The weakening automotive industry has resulted in the reduced prices of the raw materials used in cars. The sluggish growth of the automotive sector has widened the gap between spot-supply and demand for butadiene (BD), where the supply has outstripped the product demand.  Spot interest for BD has fallen as the downstream synthetic rubber (SR) producers have decided to reduce their operating rates owing to the fall in the automotive sector. Buyers are wary of the situation and are unwilling to make any further spot purchases due to looming threat of global recession and uncertain market outlook.

The butadiene and synthetic rubber producers are being affected as the major tyre and auto makers suspended their operations or closed their facilities worldwide owing to the mass shutdown, travel bans, and restriction on transportation imposed by authorities and governments worldwide to prevent the spread of the pandemic. The weakening demand for downstream synthetic rubber had also curbed the demand for butadiene, with major downstream synthetic rubber producers fulfilling their May requirements and not appearing in any rush to start discussions or operations for June and July shipments.

The Asian polybutadiene rubber (PBR) market witnessed a stagnation as its demand slumped amid the coronavirus pandemic. The market was largely impacted by a sharp decrease in BD feedstock prices, which have reduced by nearly 55% since late January due to oversupply and weakened demand.

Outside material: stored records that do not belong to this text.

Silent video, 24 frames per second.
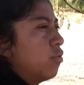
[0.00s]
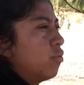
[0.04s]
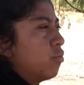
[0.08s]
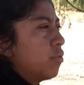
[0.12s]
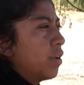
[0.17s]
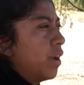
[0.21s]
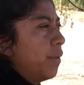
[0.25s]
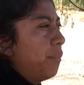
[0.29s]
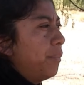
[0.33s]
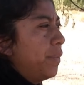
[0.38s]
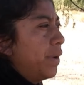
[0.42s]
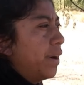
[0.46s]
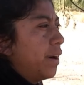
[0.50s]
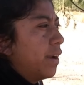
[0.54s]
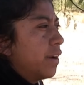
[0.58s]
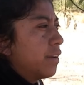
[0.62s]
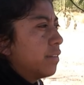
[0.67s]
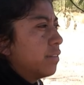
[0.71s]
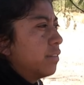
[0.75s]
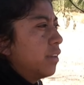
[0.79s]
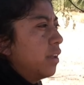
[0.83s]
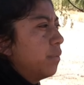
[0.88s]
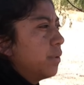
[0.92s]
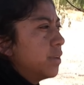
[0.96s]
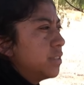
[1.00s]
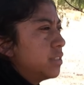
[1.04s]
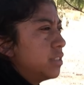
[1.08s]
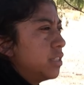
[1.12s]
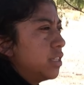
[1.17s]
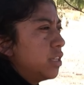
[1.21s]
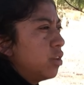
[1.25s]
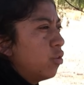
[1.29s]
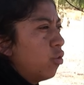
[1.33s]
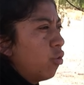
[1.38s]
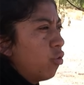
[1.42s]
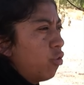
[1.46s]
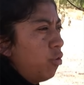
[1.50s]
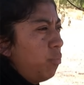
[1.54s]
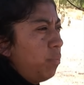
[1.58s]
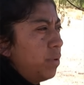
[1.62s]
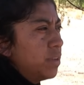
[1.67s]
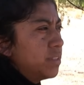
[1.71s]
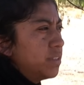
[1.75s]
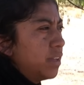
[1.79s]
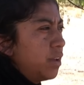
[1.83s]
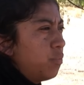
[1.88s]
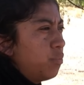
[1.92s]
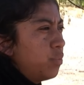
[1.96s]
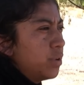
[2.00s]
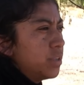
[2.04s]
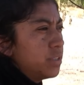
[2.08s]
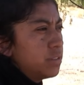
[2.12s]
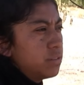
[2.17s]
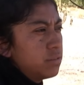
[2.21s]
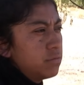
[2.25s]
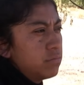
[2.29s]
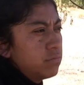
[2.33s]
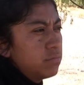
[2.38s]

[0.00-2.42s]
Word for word: Marta told me she was going to pay nearly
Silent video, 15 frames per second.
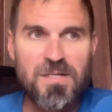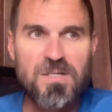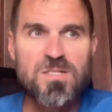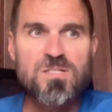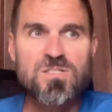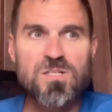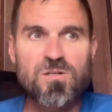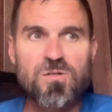
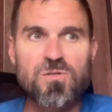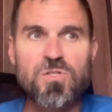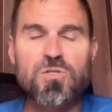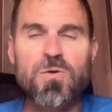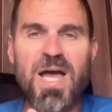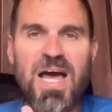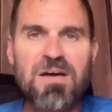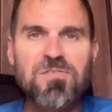So you
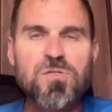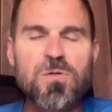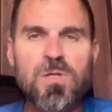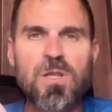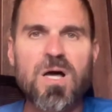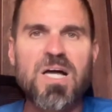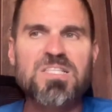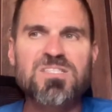have to
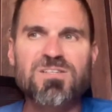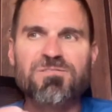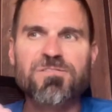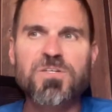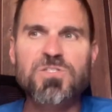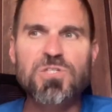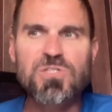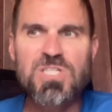allot
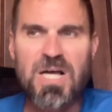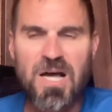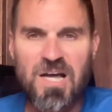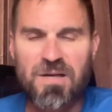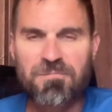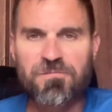sufficient time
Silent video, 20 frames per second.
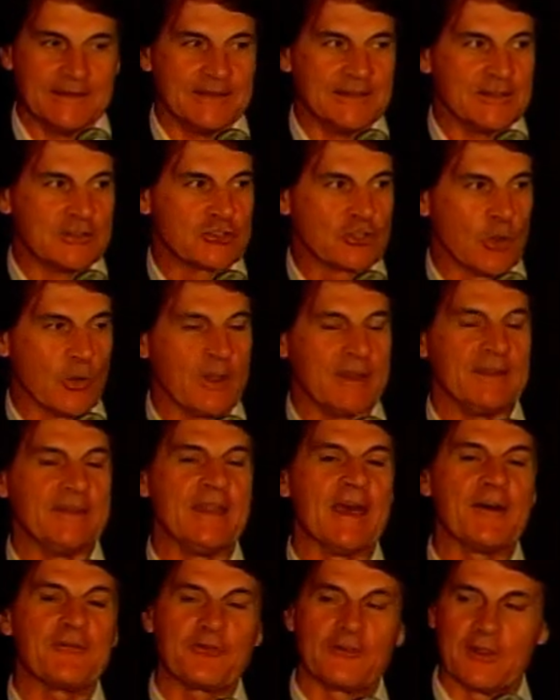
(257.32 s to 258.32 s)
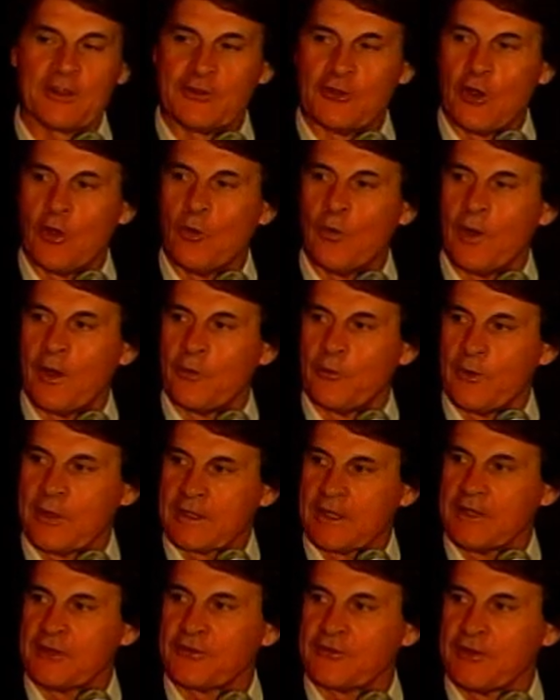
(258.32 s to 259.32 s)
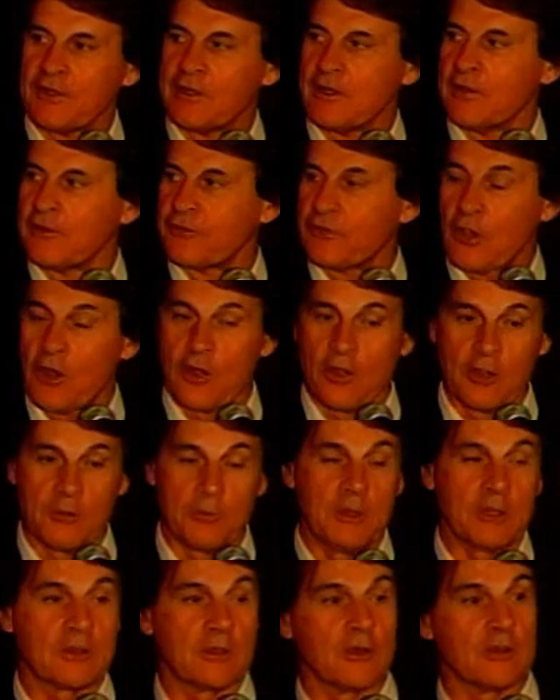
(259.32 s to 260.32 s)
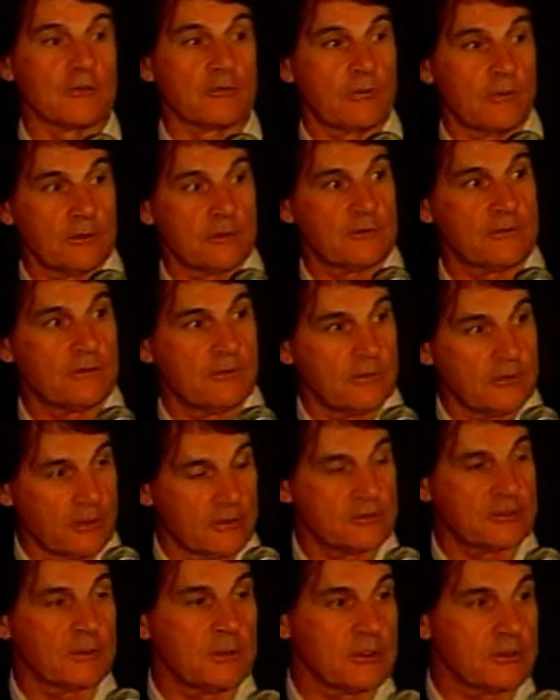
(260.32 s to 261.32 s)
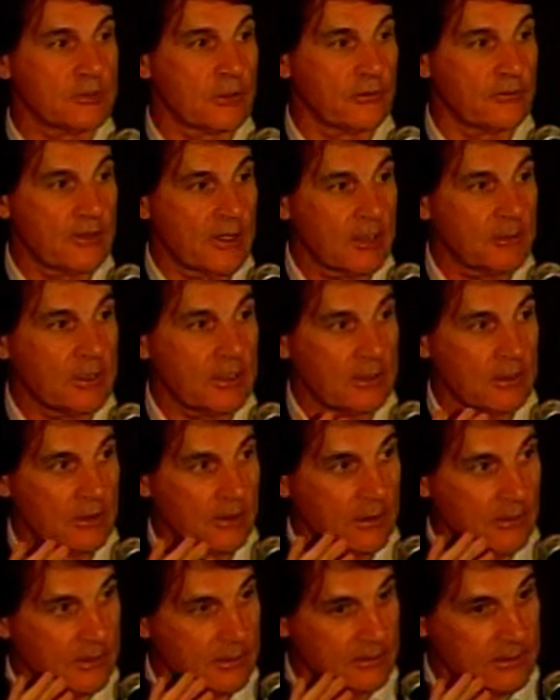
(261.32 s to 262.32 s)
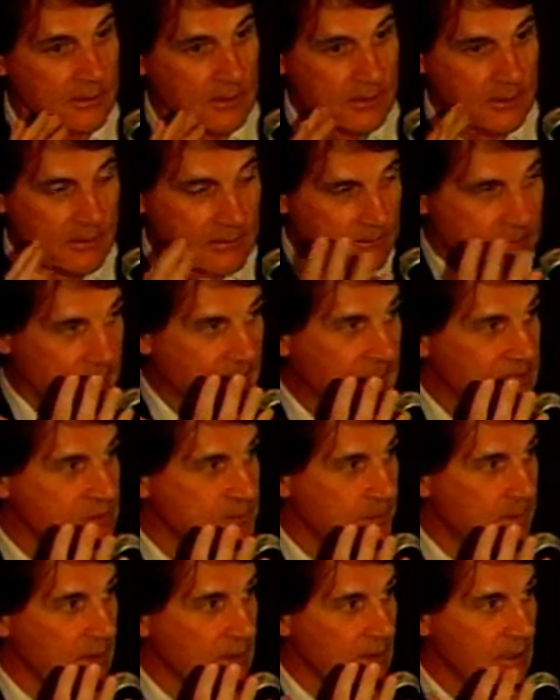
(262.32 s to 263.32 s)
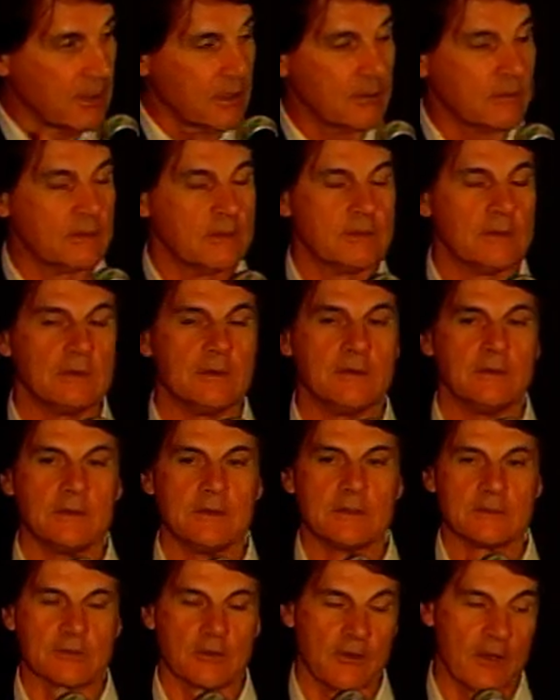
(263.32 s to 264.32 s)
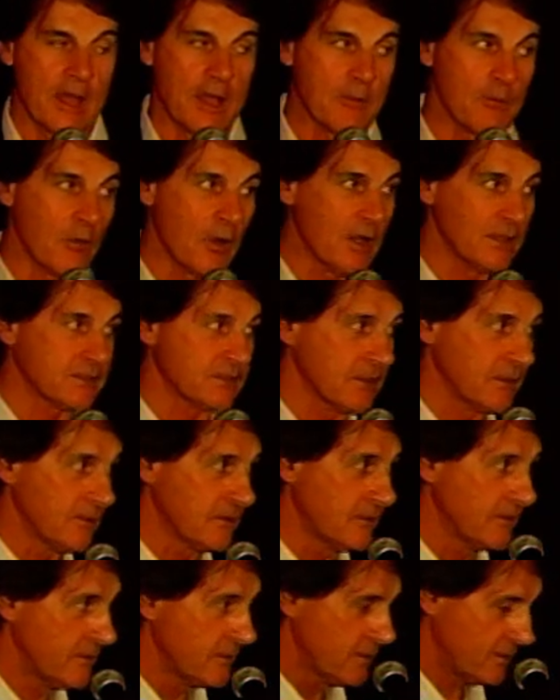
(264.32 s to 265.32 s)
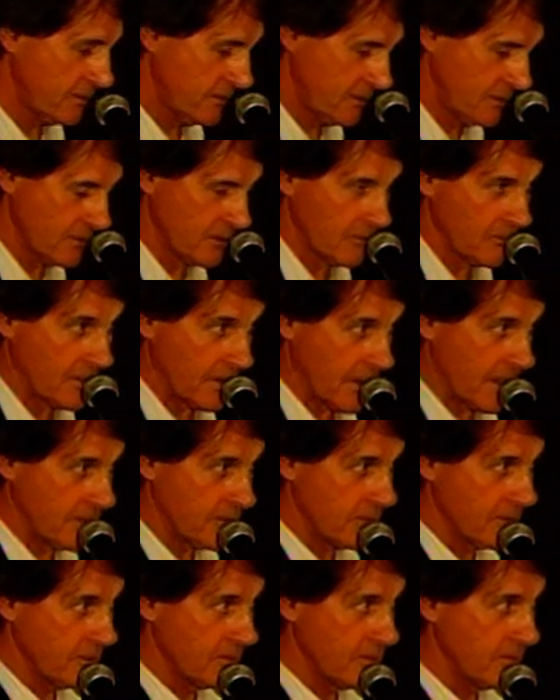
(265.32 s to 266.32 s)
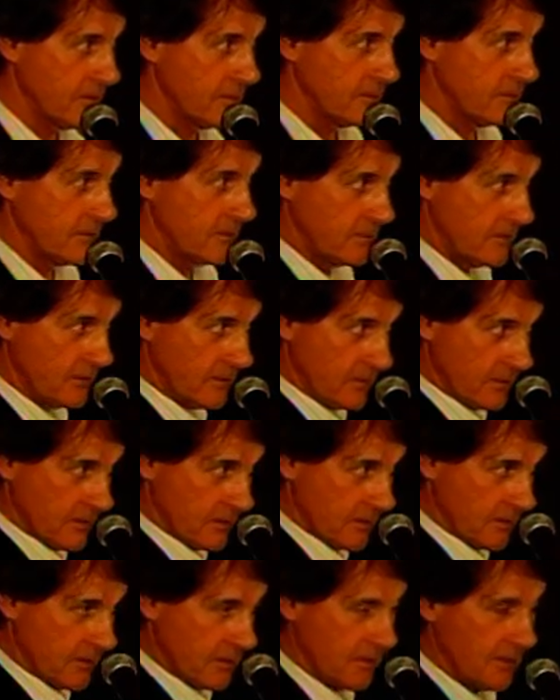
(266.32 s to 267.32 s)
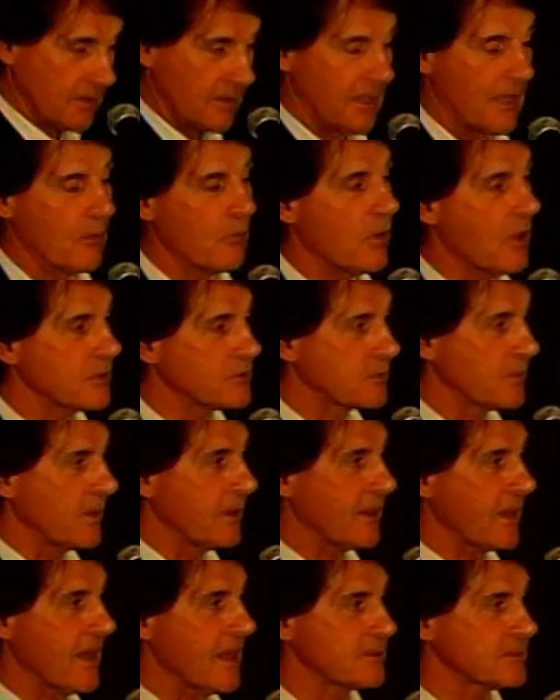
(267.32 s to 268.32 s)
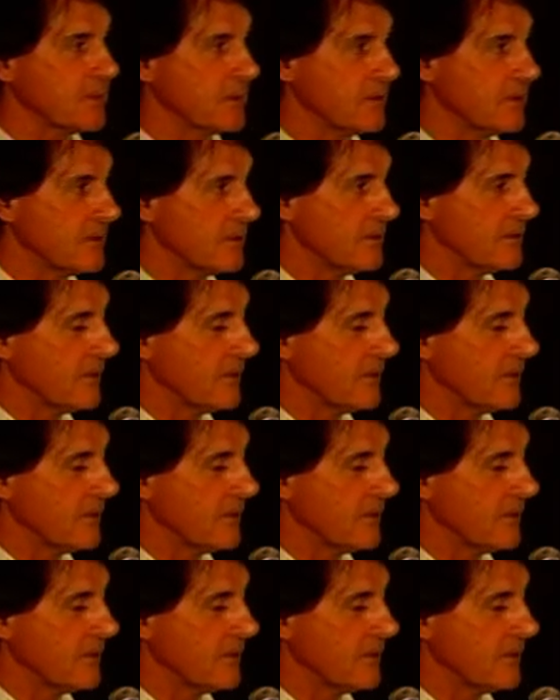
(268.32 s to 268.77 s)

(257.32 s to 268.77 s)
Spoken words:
So we definitely don't want Rickey stealing third because, Jimmy's no dummy, and might spin on him. So now I'm watching, what I do, and I watch Renee Latchman.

Extended lockdown has severely hit the April business in Asia. In the monoethylene glycol (MEG) market, China witnessed flow of additional cargoes from the US and India owing to the steadily emerging local demand. However, in the second quarter, several integrated MEG units in China will undergo maintenance process, leading to their shutdown, thus offsetting the lengthened imports due to the reduction of supply in the local China market. 
Further, the sales of polyester slipped in China as the export of textile products witnessed a downfall owing to the dwindling textiles sector amid the coronavirus pandemic.

Although several sectors are witnessing a downfall, the massive increase in demand for protective items including facial masks and gears is propelling the demand for polypropylene (PP) fibre grade material. Owing to this reason, many manufacturers have even switched to producing this grade.

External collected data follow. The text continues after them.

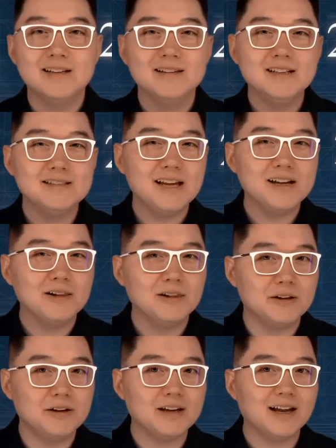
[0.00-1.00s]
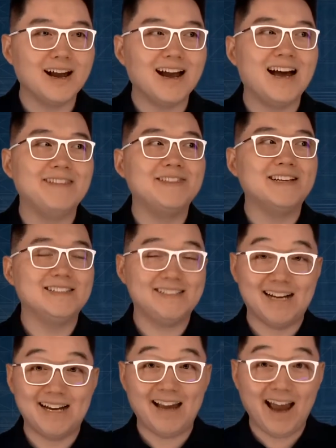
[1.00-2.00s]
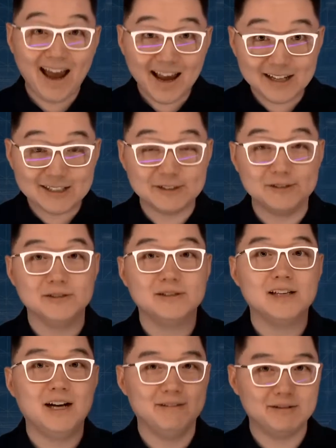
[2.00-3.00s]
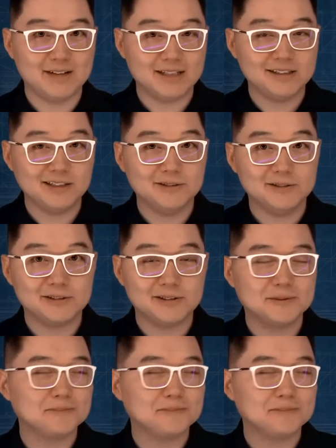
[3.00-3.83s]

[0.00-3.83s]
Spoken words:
Let's take a look at the diagonals of the rectangles.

Moreover, the Chinese central bank’s plans to invest yuan (CNY) 550bn of liquidity to boost the economy, which is expected to aid the polyethylene market in the country.

The domestic consumption of polyethylene in China accounts for 80% of the total product demand and this will further drive the China’s polyethylene (PE) market in 2020. China, being a major PE consumer, is expected to aid the overall polyethylene market in Asia as well.

In addition to this, the demand for paraxylene (PX) in China remains healthy, and the operating rates for downstream purified terephthalic acid (PTA) applications are also high with no plans for scheduled maintenance in the coming period.

For propylene market, a U-shaped recovery can be observed with the global economy and chemicals demand taking longer to rebound. Though it is anticipated that pre-coronavirus volumes may not return until 2022, it is not all doom across the plastics industry in the Asian region as well as globally.